> Brief:
Print all of the records. Exclude the images.
##### Listed records #####
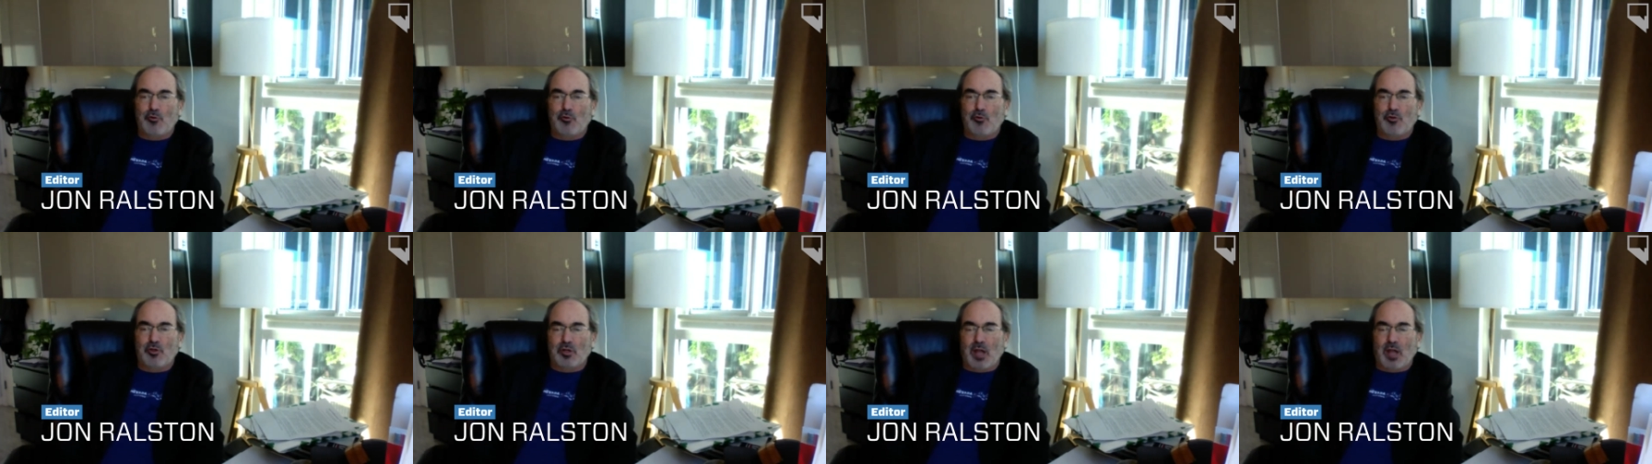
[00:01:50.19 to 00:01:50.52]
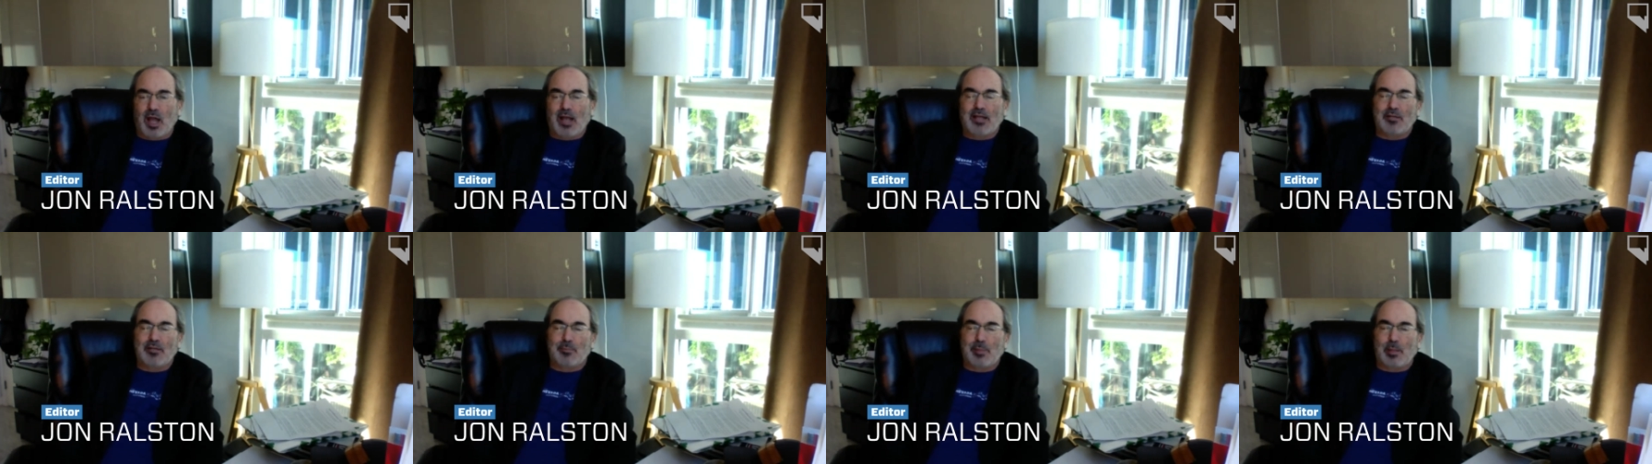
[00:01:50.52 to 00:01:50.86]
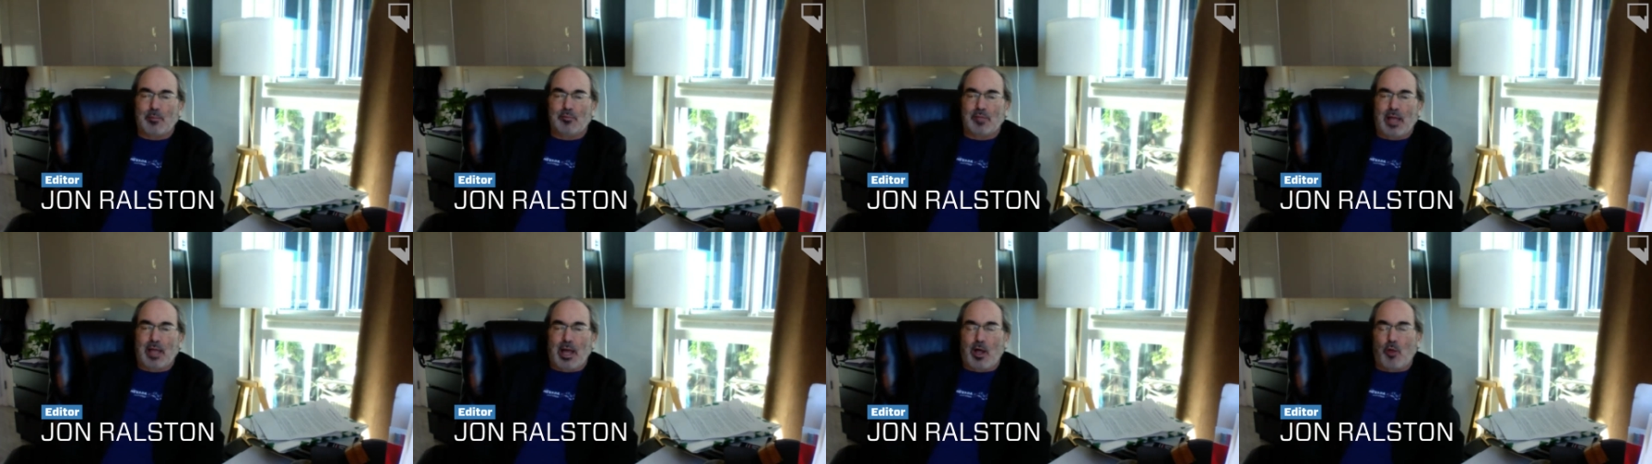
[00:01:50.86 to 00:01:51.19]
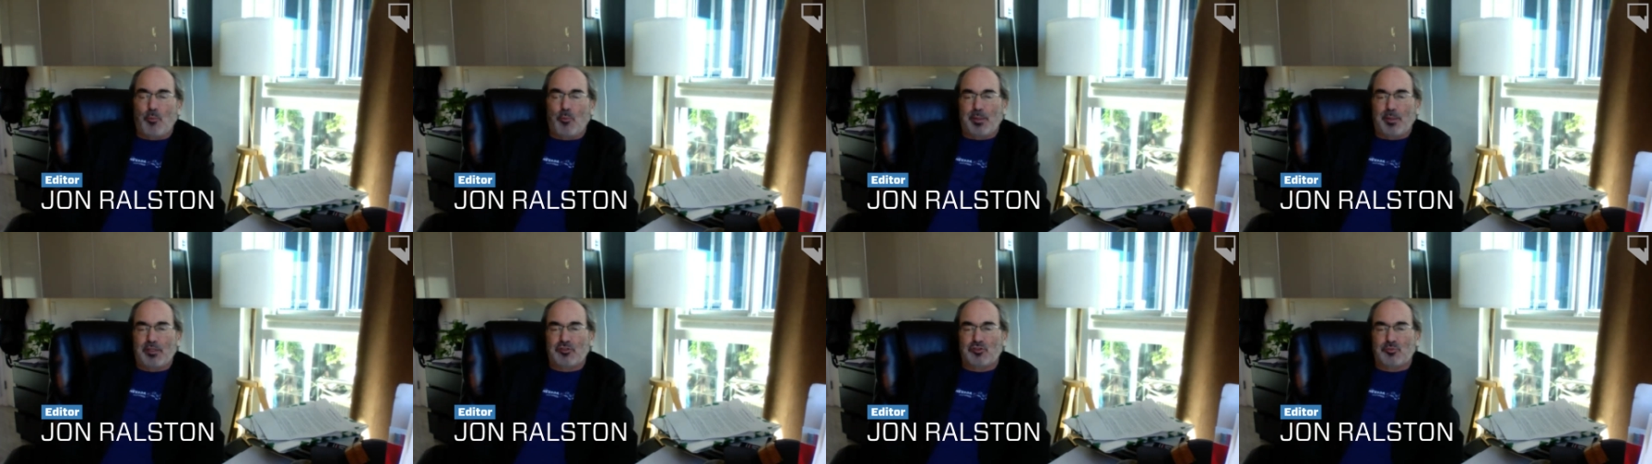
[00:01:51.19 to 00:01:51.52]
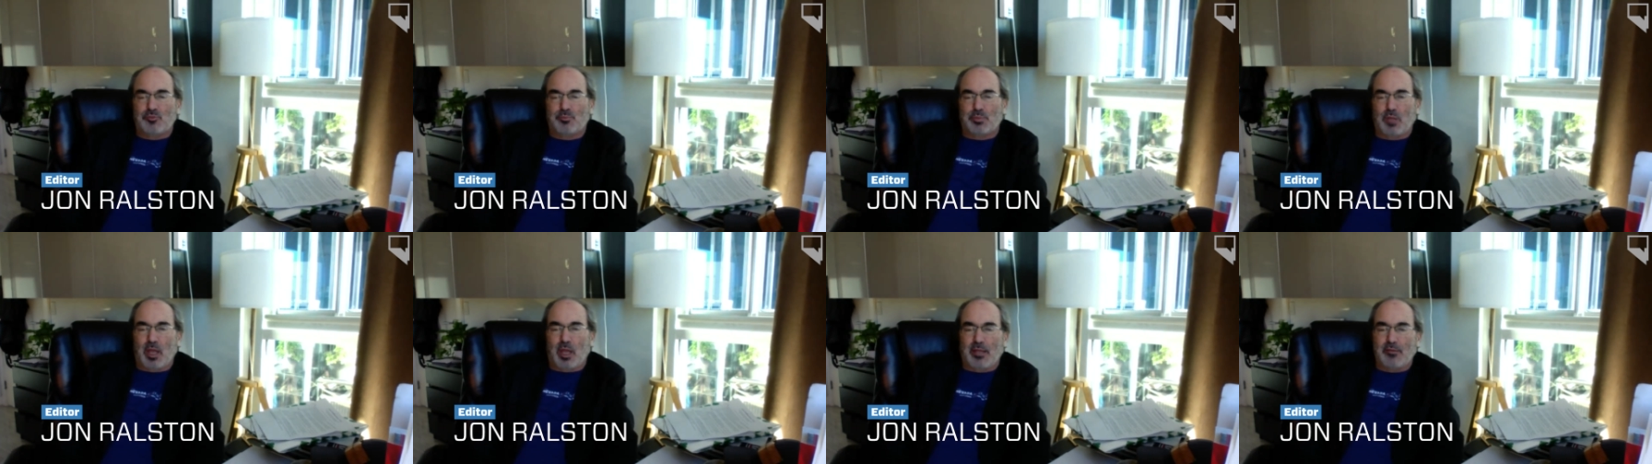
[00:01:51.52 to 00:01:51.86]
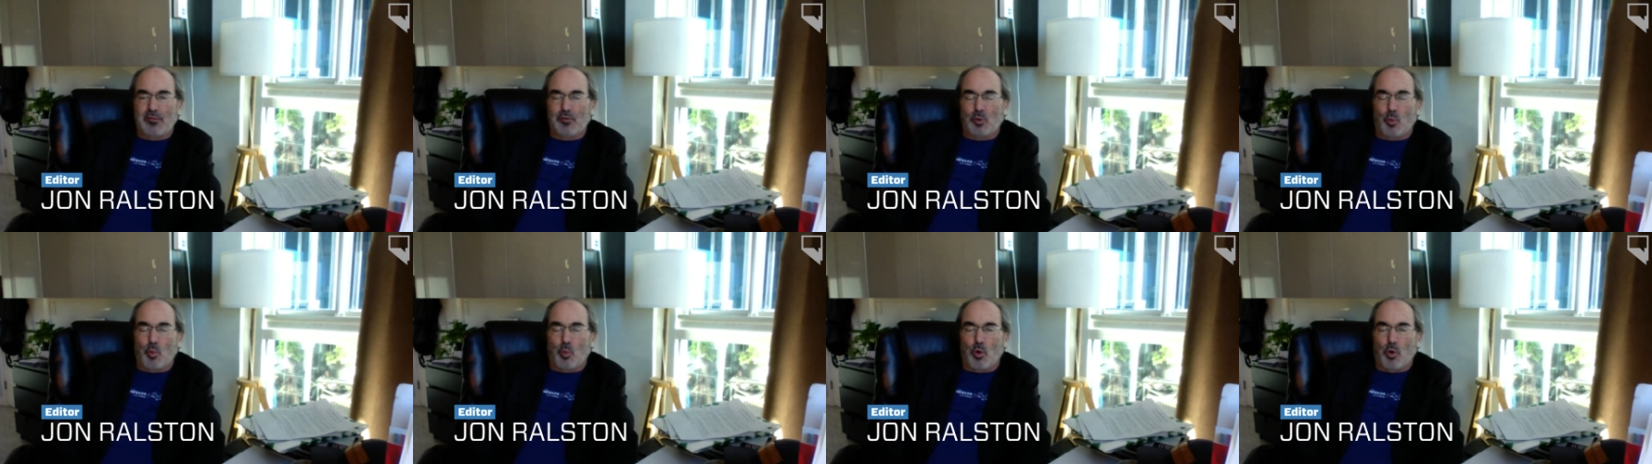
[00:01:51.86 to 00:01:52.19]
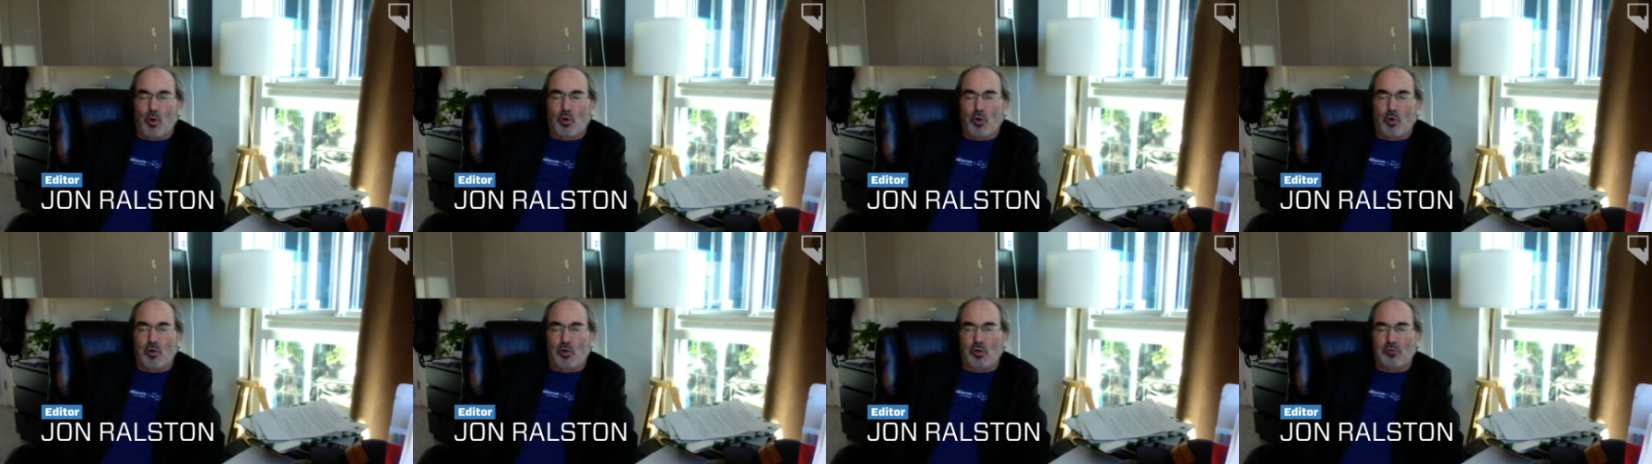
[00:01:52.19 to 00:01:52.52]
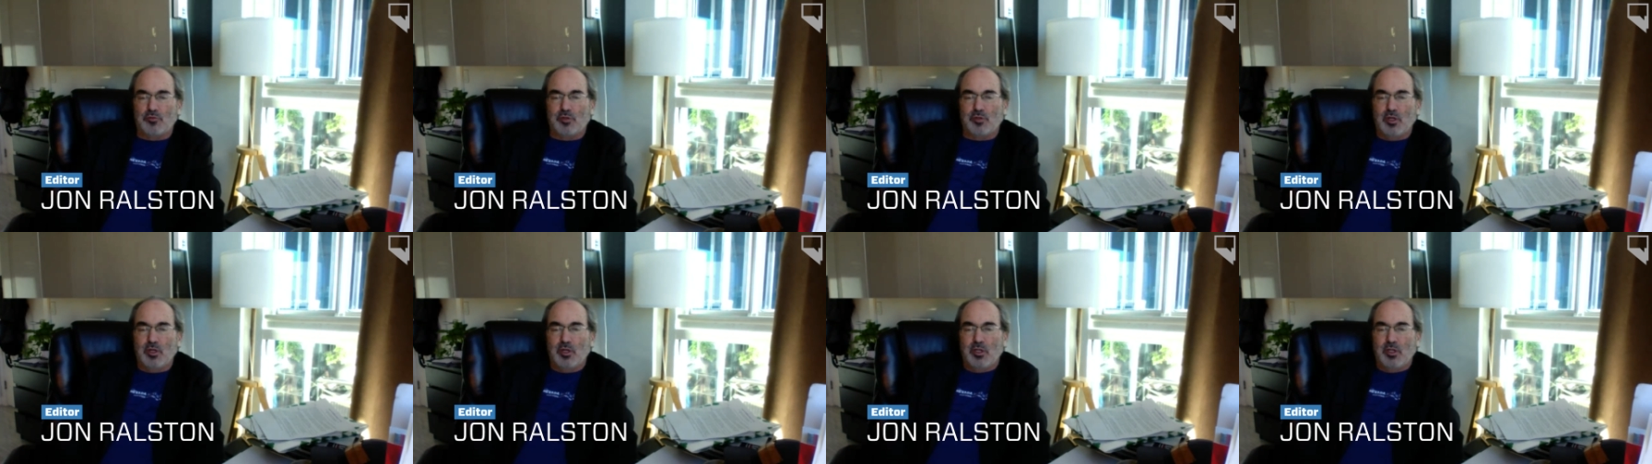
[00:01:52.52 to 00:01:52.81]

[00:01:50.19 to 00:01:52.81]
You're not going to be able to help explain the world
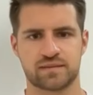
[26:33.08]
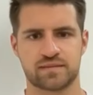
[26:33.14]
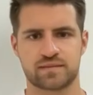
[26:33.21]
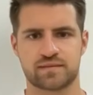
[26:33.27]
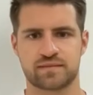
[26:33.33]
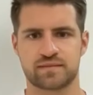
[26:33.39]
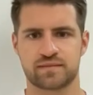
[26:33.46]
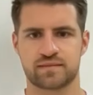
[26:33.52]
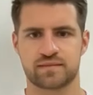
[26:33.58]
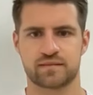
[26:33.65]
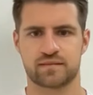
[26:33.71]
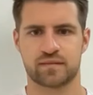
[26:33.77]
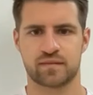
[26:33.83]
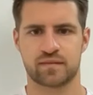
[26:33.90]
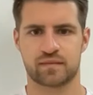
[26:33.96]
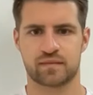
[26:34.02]

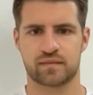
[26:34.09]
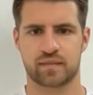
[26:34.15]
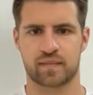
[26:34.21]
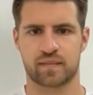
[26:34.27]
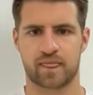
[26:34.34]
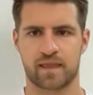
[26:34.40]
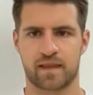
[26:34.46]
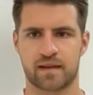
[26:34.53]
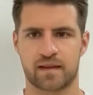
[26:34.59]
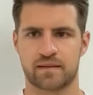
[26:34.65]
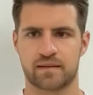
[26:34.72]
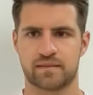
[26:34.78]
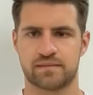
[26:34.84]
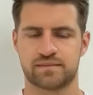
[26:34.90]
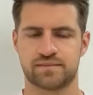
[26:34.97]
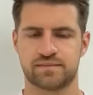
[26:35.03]

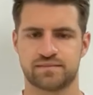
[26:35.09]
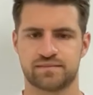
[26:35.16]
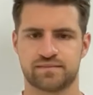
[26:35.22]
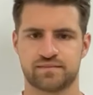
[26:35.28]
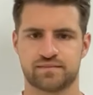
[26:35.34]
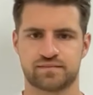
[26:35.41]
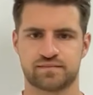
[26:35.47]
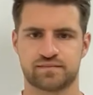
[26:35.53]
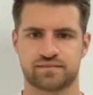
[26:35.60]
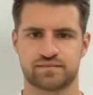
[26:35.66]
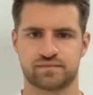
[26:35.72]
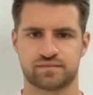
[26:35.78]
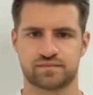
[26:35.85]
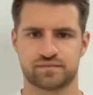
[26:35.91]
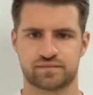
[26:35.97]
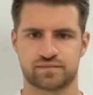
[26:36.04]

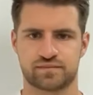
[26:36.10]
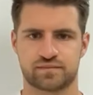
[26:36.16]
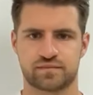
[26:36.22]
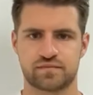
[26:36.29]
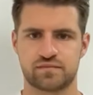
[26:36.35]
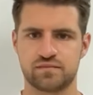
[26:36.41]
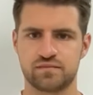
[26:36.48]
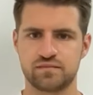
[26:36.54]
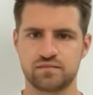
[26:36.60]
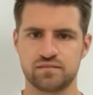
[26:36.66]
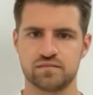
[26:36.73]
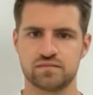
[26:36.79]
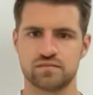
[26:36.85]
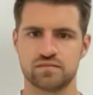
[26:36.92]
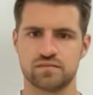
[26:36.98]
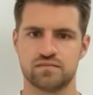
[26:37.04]

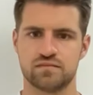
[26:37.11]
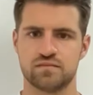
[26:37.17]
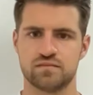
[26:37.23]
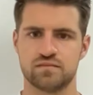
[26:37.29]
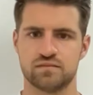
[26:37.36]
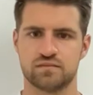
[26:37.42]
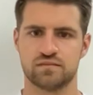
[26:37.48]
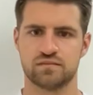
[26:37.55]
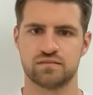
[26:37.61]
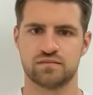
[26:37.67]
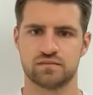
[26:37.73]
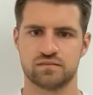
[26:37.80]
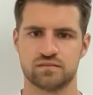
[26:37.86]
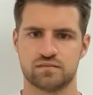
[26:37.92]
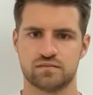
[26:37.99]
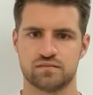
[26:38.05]

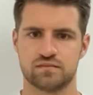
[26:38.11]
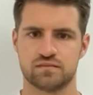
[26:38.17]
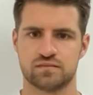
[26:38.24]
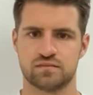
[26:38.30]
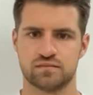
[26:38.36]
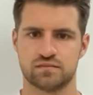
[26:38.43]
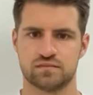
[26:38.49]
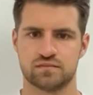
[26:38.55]
[no speech]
#####
> Result:
[00:01:50.19 to 00:01:50.52]
[00:01:50.52 to 00:01:50.86]
[00:01:50.86 to 00:01:51.19]
[00:01:51.19 to 00:01:51.52]
[00:01:51.52 to 00:01:51.86]
[00:01:51.86 to 00:01:52.19]
[00:01:52.19 to 00:01:52.52]
[00:01:52.52 to 00:01:52.81]

[00:01:50.19 to 00:01:52.81]
You're not going to be able to help explain the world
[26:33.08]
[26:33.14]
[26:33.21]
[26:33.27]
[26:33.33]
[26:33.39]
[26:33.46]
[26:33.52]
[26:33.58]
[26:33.65]
[26:33.71]
[26:33.77]
[26:33.83]
[26:33.90]
[26:33.96]
[26:34.02]

[26:34.09]
[26:34.15]
[26:34.21]
[26:34.27]
[26:34.34]
[26:34.40]
[26:34.46]
[26:34.53]
[26:34.59]
[26:34.65]
[26:34.72]
[26:34.78]
[26:34.84]
[26:34.90]
[26:34.97]
[26:35.03]

[26:35.09]
[26:35.16]
[26:35.22]
[26:35.28]
[26:35.34]
[26:35.41]
[26:35.47]
[26:35.53]
[26:35.60]
[26:35.66]
[26:35.72]
[26:35.78]
[26:35.85]
[26:35.91]
[26:35.97]
[26:36.04]

[26:36.10]
[26:36.16]
[26:36.22]
[26:36.29]
[26:36.35]
[26:36.41]
[26:36.48]
[26:36.54]
[26:36.60]
[26:36.66]
[26:36.73]
[26:36.79]
[26:36.85]
[26:36.92]
[26:36.98]
[26:37.04]

[26:37.11]
[26:37.17]
[26:37.23]
[26:37.29]
[26:37.36]
[26:37.42]
[26:37.48]
[26:37.55]
[26:37.61]
[26:37.67]
[26:37.73]
[26:37.80]
[26:37.86]
[26:37.92]
[26:37.99]
[26:38.05]

[26:38.11]
[26:38.17]
[26:38.24]
[26:38.30]
[26:38.36]
[26:38.43]
[26:38.49]
[26:38.55]
[no speech]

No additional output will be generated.